President Donald Trump speaks at the coronavirus briefing at the...

President Donald Trump speaks at the coronavirus briefing at the White House on Saturday. Credit: Pool / EPA / Shutterstock / Tasos Katopodis

President Trump’s message to sports commissioners during Saturday’s noon conference call emphasized the importance of getting the games up and running again, “sooner rather than later.”

That’s what every sports fan wants to hear, too.

But making that a reality in the world of charter flights, locker rooms, arenas and stadiums is a daunting task — one that could force each commissioner to walk a very shaky line between putting on a show and putting the public’s health at risk.

This isn’t to say that Trump, or the federal government as a whole, is going to give the green light to sports leagues to operate in unsafe working conditions. The question it raises, however, is this: Can anyone really be that sure that the  coronavirus pandemic can be contained in time for live sporting events to resume this summer?

Right now, nobody on the planet is capable of providing that answer with 100% accuracy. Me personally, I’d take the over, based on the simple fact that we’ve been told, on a daily basis, that even the parts of the United States that are furthest along the curve haven’t reached the peak yet — and most are weeks away, if not months.

But that’s only my opinion, based on listening to Dr. Anthony Fauci and Dr. Deborah Birx, just like everyone else. Or watching Gov. Cuomo’s slide presentations, which tend to be both informative and inspiring.

As for the people who run this nation’s sports leagues, they’re left to take their cues from those same experts, and specifically the CDC, whose social-distancing mandate against groups of 50 or more people gathering led MLB commissioner Rob Manfred to postpone the start of his regular season indefinitely.

Since then, Manfred has publicly stated a best-case scenario of kicking off another spring training in mid-May with a possible June target for Opening Day. He also has stressed that none of that will take place without the CDC’s authorization, and that makes us wonder just how Trump’s optimism from Saturday’s call factors into this return-to-normalcy equation for every league.

“They want to get back,” Trump said. “They’ve got to get back. They can’t do this. Their sports weren’t designed for it. The whole concept of our nation wasn’t designed for it. We’re going to have to get back. We want to get back soon, very soon.”

The president isn’t wrong on that front. Everyone is way beyond starving for his or her favorite sport — or any sport, for that matter — and we’ve been mining for any positive nugget we can find. There just hasn’t been much.

MLB has talked about radical changes to accommodate a truncated schedule — regular doubleheaders, bigger rosters, expanded playoff formats, a December World Series. Anything just to see players back on the field again.

The NBA reportedly has discussed having a postseason tournament based in Las Vegas, where they’d try to maintain a coronavirus-free bubble of activity.

The commissioners are going to make every effort to stretch their rules in ways that have never been tried before. That includes playing in empty ballparks or arenas, which more and more feels like a given. It just seems impossible to pack people side-by-side again without a COVID-19 vaccine, and even the fast-tracked estimations project that to happen no sooner than early 2021.

Trump didn’t proceed quite as cautiously Saturday in calling for full stadiums again this year. That sounds aggressive based on what we’re currently dealing with — barring any major breakthroughs.

“Whenever we're ready,” Trump said. “I mean, as soon as we can, obviously. And the fans want to be back too, you know. They want to see basketball and baseball and football and hockey. They want to see their sports. They want to go out onto the golf courses and breathe nice, clean, beautiful fresh air.
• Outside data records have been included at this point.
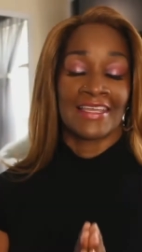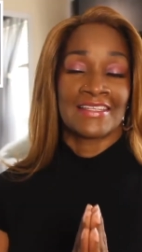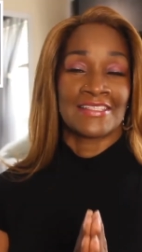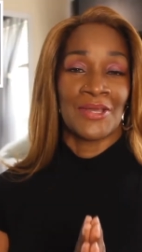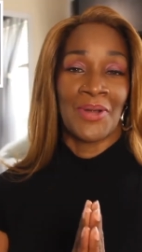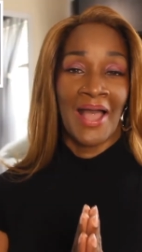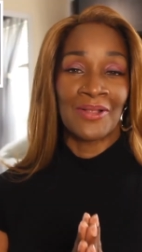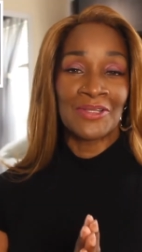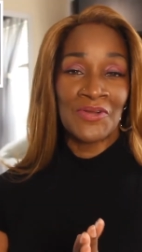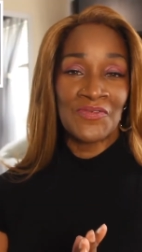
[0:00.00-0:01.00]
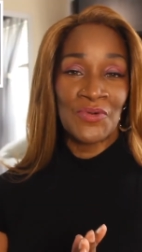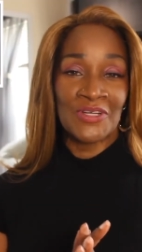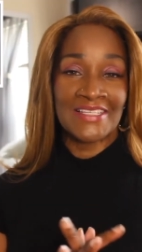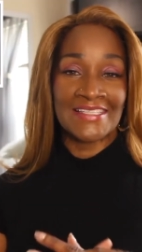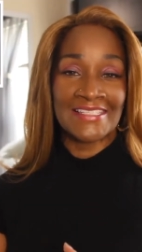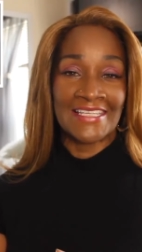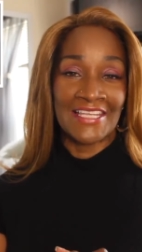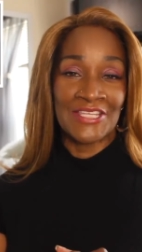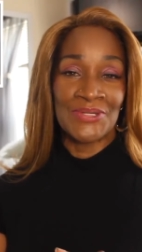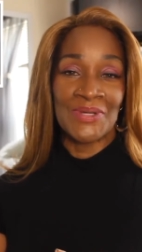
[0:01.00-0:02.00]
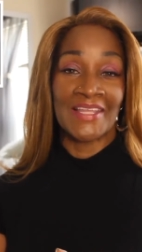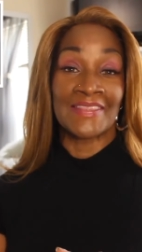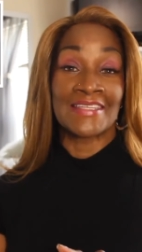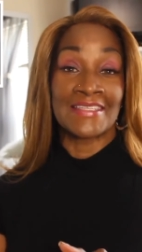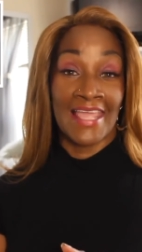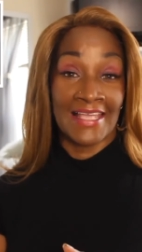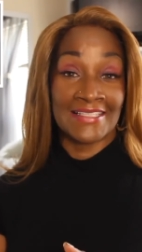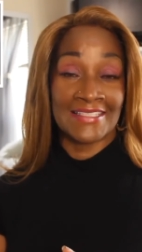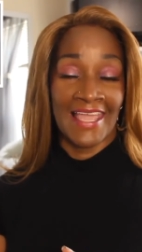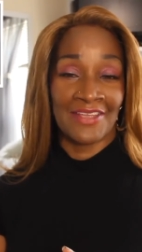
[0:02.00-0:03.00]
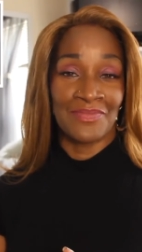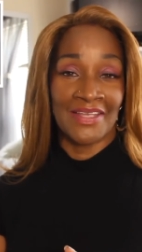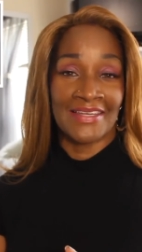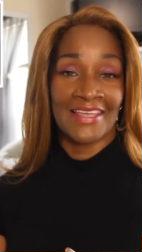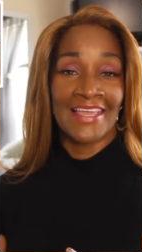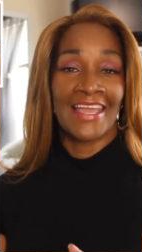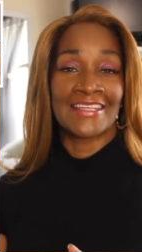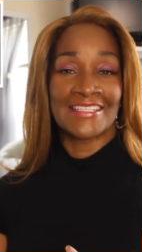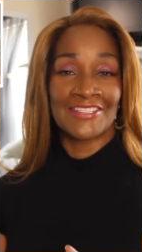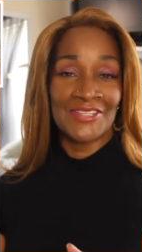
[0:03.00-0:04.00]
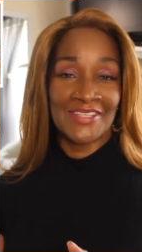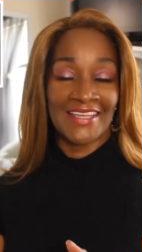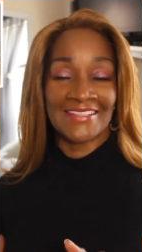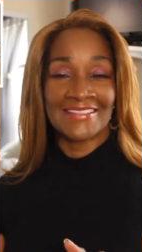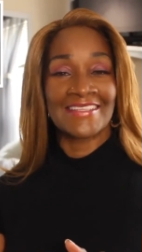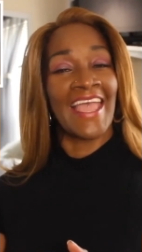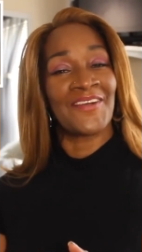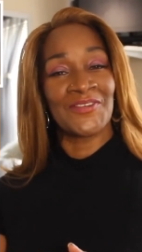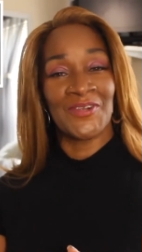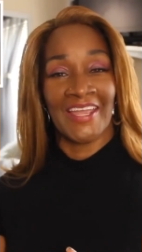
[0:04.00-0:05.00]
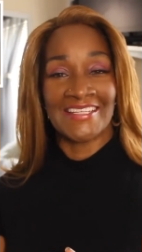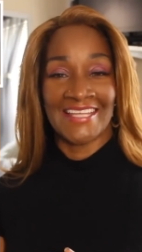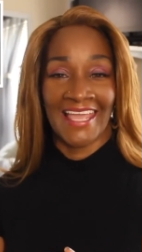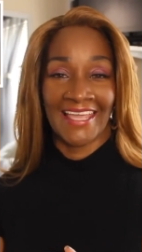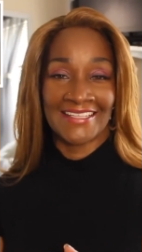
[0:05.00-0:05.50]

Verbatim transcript: So I'll look forward to seeing you in the next segment. Until then, have a great day.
“I can't tell you a date, but I think it's going to be sooner rather than later.”

When a reporter asked if it would be August, Trump replied that he was not committed to any particular timeline. But he did add that the Republican National Convention, which is scheduled for Aug. 24-27 at the Spectrum Center in Charlotte, North Carolina — the 19,077-seat home of the NBA’s Hornets — remains a go and that there are no contingency plans in the works.

“We think by the end of August, we’ll be in good shape,” Trump said.
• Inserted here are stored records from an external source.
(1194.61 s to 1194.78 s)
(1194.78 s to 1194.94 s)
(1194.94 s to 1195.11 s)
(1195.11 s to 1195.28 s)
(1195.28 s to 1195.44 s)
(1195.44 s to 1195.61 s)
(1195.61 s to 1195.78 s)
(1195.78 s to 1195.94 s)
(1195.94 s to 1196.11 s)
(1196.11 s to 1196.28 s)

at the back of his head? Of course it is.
It is far easier to control a specific audience for an event like that, over four days, than it would be for an MLB season, even one with a greatly reduced schedule of only 100 regular-season games plus playoffs over five months. But that still feels overly ambitious now as the COVID-19 numbers continue to skyrocket across the country.
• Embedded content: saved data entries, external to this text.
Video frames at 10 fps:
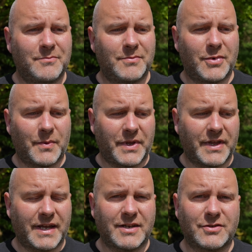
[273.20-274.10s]
but we
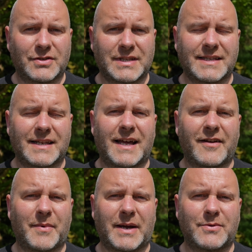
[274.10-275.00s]
think he's just ate a
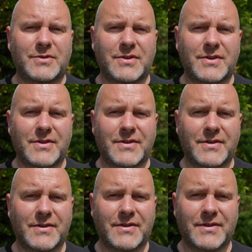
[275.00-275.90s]
live mouse
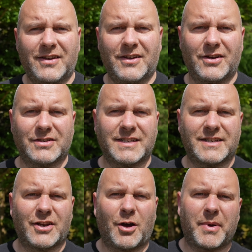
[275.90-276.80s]
because he's
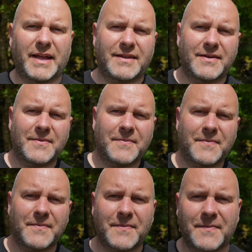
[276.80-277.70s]
a knobhead.
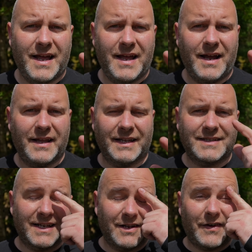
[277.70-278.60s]
And then
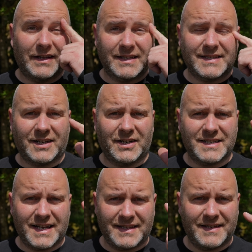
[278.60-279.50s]
Sarah found a tick on
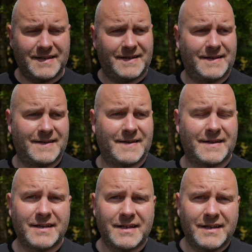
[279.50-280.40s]
his head.
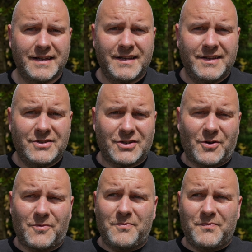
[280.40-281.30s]

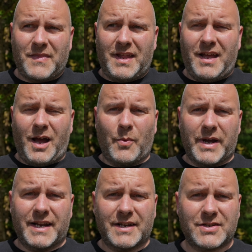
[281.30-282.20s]
So
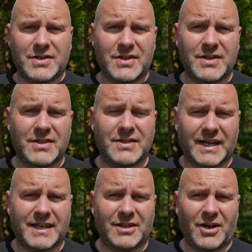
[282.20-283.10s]
awareness.
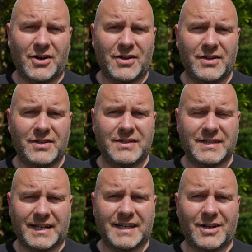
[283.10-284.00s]
Check your dog,
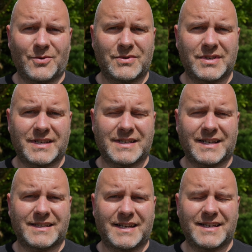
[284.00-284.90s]
check your own,
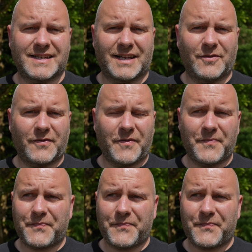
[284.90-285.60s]
check yourself.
Trump maintained Saturday that social distancing can’t go on forever, that fans need to be allowed back in their seats. “Otherwise,'' he said, "that means your stadium is half the size of what it was a month ago.”

But going forward, it’s not the size of the ballparks that everyone is worried about. It’s about playing sports — or just watching them again — without getting sick, and the pressure of making the right call when it’s the right time.